▶ _TASK OBJECTIVE_
Copy out each record that follows exactly, and omit any picture you find.

(Beginning of DATA EXCERPTS)

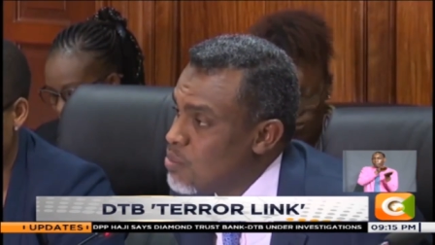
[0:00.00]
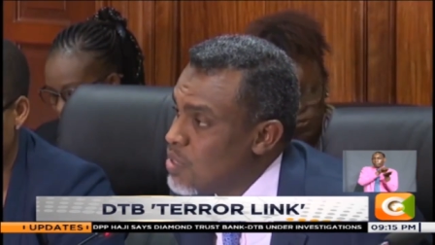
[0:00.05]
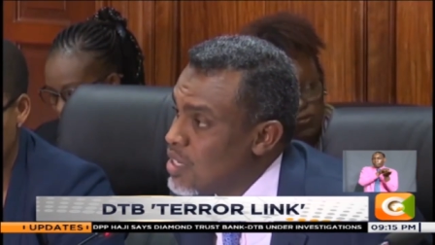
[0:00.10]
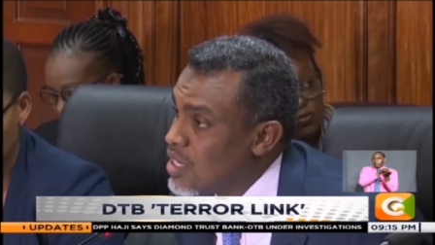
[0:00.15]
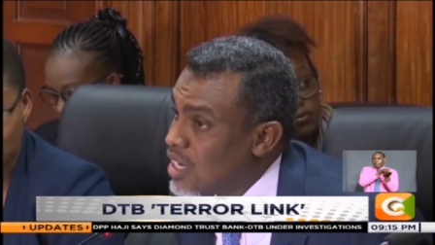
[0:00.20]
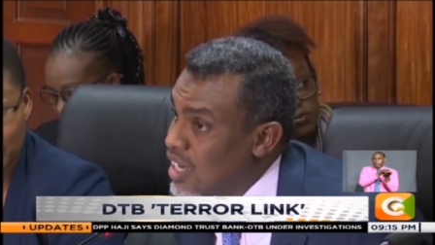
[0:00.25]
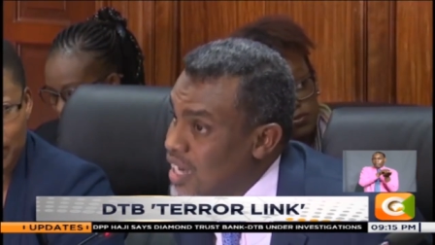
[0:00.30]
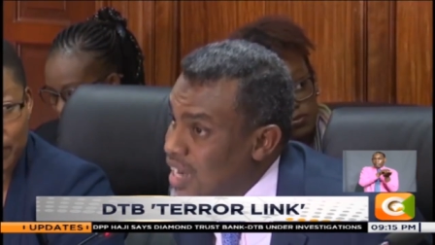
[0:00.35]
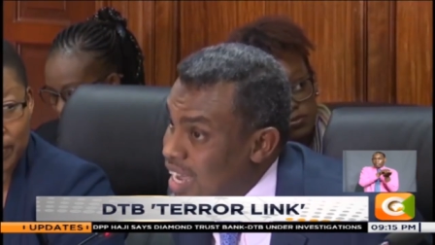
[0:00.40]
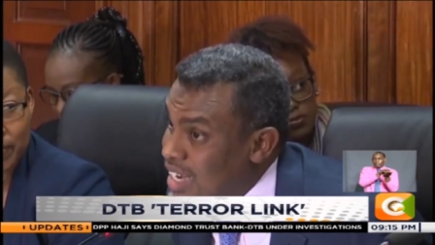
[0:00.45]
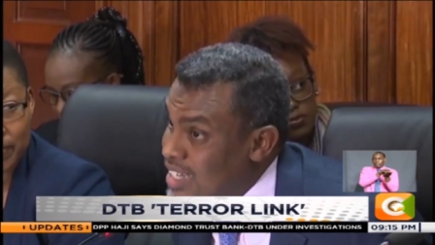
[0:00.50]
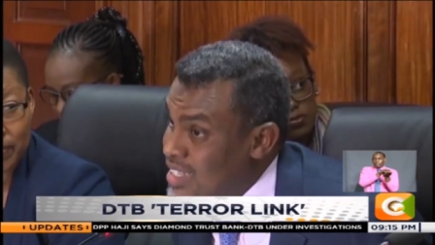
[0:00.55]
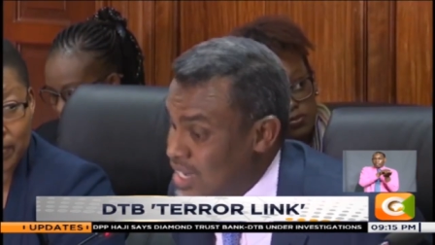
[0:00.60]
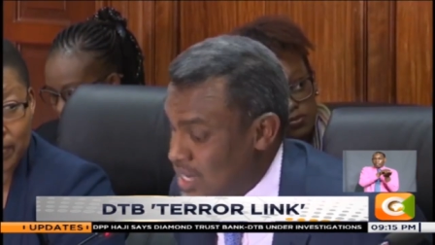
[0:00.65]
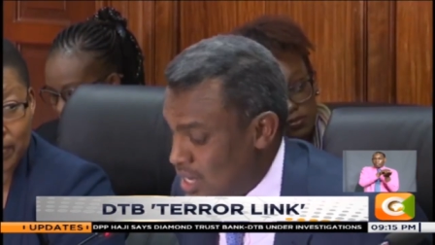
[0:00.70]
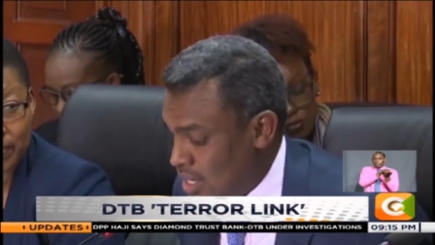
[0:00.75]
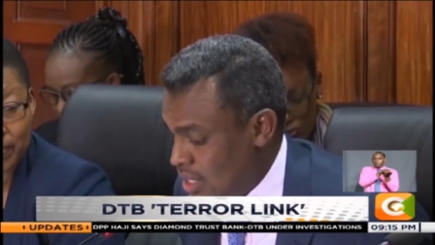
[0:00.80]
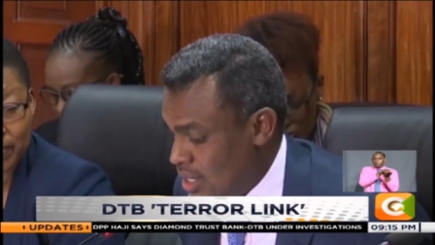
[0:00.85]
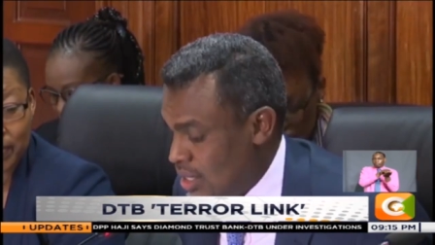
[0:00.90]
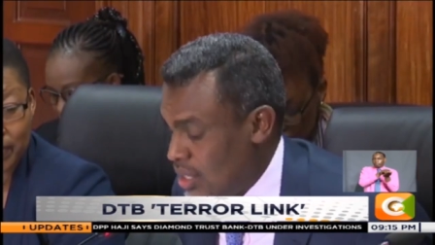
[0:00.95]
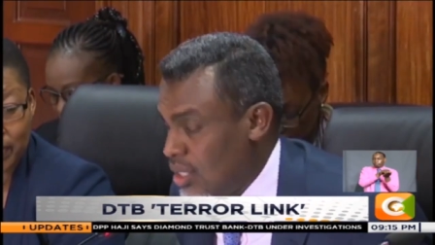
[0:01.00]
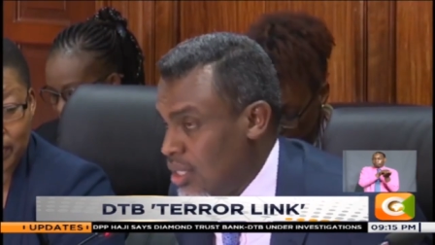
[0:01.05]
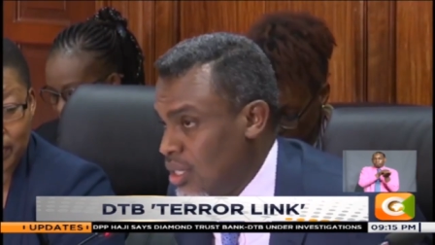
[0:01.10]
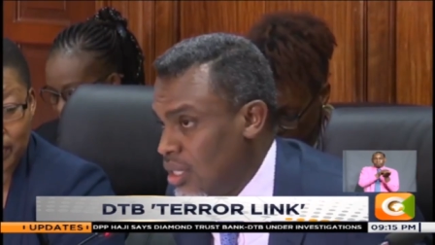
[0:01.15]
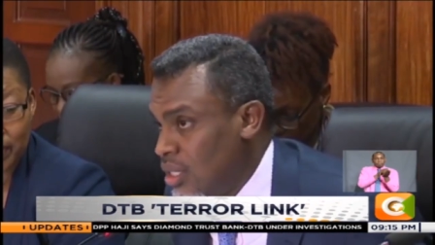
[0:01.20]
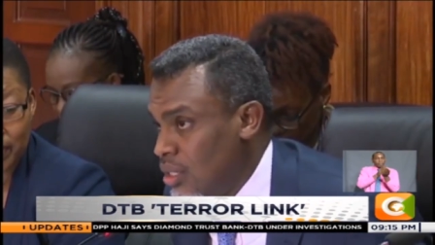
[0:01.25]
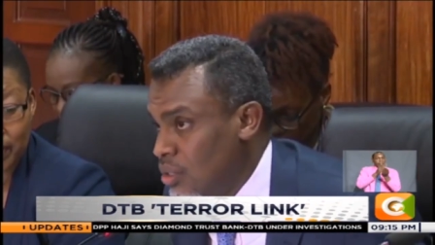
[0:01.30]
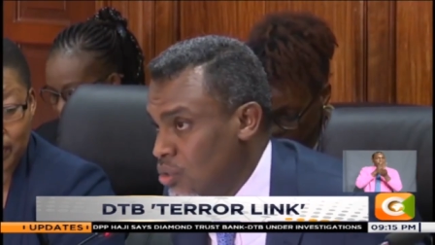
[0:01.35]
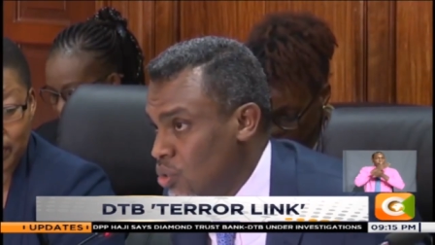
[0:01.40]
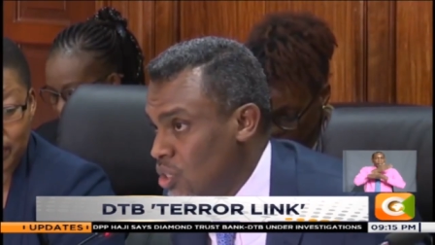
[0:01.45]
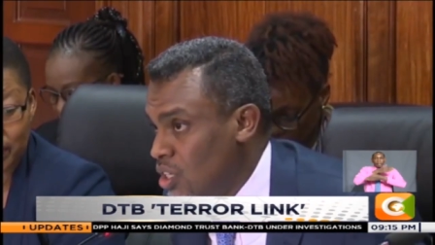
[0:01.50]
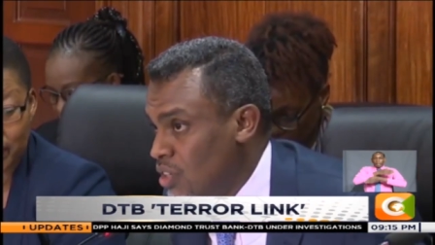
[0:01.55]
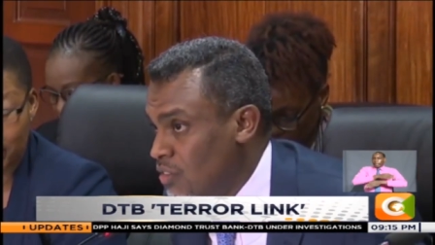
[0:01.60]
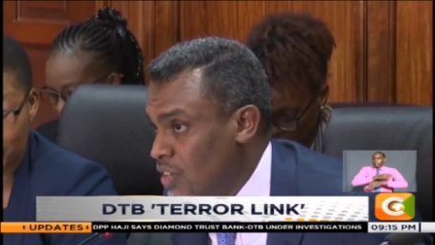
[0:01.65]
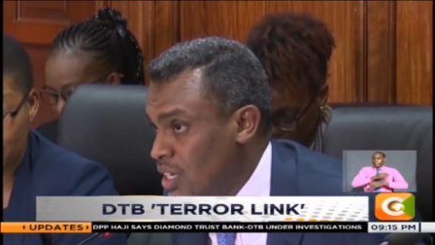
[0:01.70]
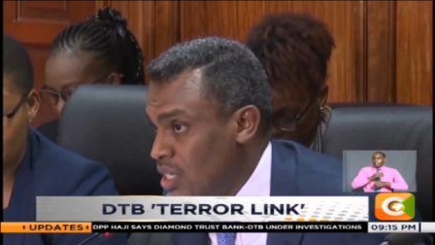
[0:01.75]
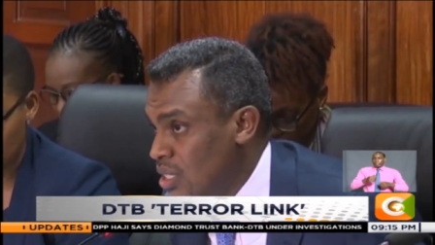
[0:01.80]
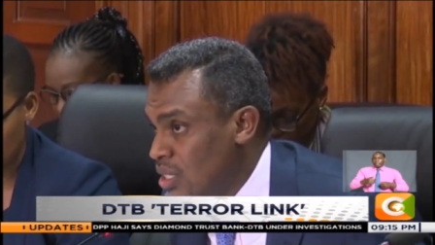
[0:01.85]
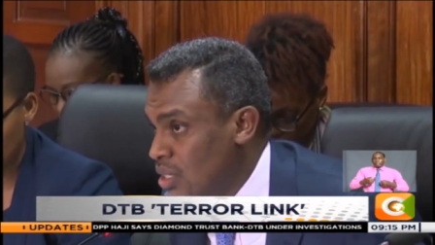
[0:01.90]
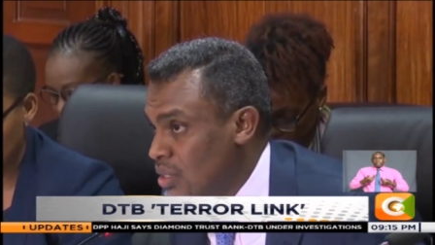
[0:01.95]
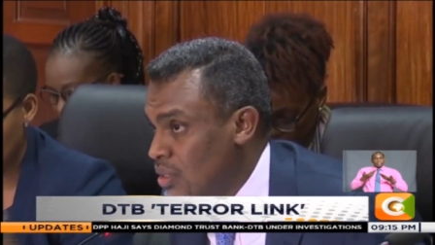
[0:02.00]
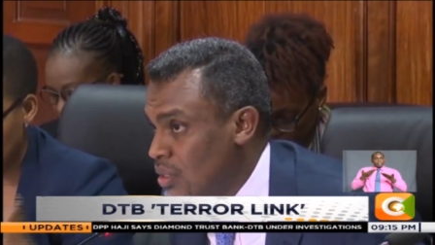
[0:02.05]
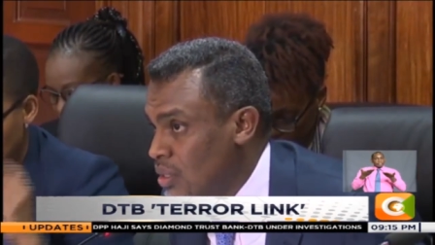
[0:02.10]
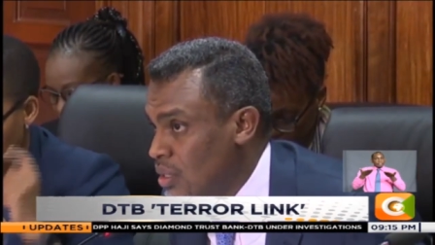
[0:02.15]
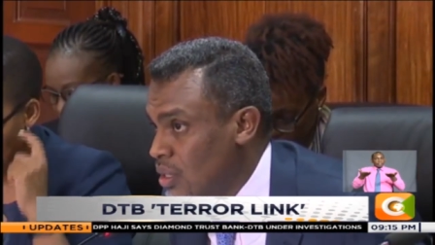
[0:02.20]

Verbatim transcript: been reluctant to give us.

(End of DATA EXCERPTS)

▶ _RESPONSE TO THE TASK_
[0:00.00]
[0:00.05]
[0:00.10]
[0:00.15]
[0:00.20]
[0:00.25]
[0:00.30]
[0:00.35]
[0:00.40]
[0:00.45]
[0:00.50]
[0:00.55]
[0:00.60]
[0:00.65]
[0:00.70]
[0:00.75]
[0:00.80]
[0:00.85]
[0:00.90]
[0:00.95]
[0:01.00]
[0:01.05]
[0:01.10]
[0:01.15]
[0:01.20]
[0:01.25]
[0:01.30]
[0:01.35]
[0:01.40]
[0:01.45]
[0:01.50]
[0:01.55]
[0:01.60]
[0:01.65]
[0:01.70]
[0:01.75]
[0:01.80]
[0:01.85]
[0:01.90]
[0:01.95]
[0:02.00]
[0:02.05]
[0:02.10]
[0:02.15]
[0:02.20]

Verbatim transcript: been reluctant to give us.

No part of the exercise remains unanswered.